▶ **Work to complete**
Copy the records below in full and leave every image out of the copy.

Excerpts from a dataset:
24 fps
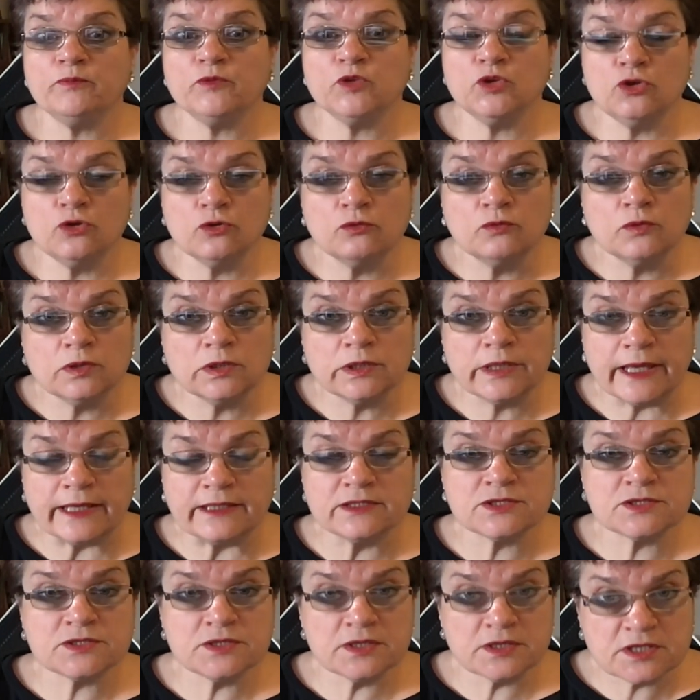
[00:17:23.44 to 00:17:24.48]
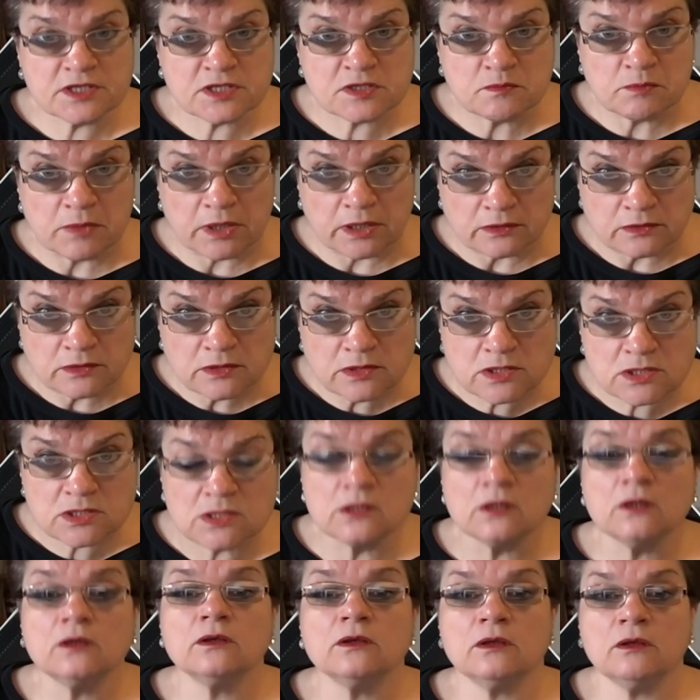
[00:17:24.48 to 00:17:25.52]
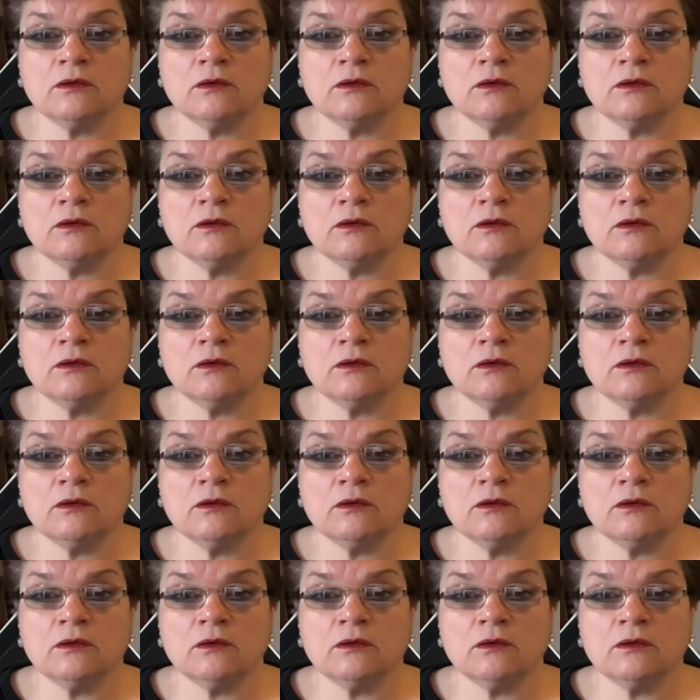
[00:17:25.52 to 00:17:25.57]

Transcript: you will get 6 months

▶ **Problem solution**
24 fps
[00:17:23.44 to 00:17:24.48]
[00:17:24.48 to 00:17:25.52]
[00:17:25.52 to 00:17:25.57]

Transcript: you will get 6 months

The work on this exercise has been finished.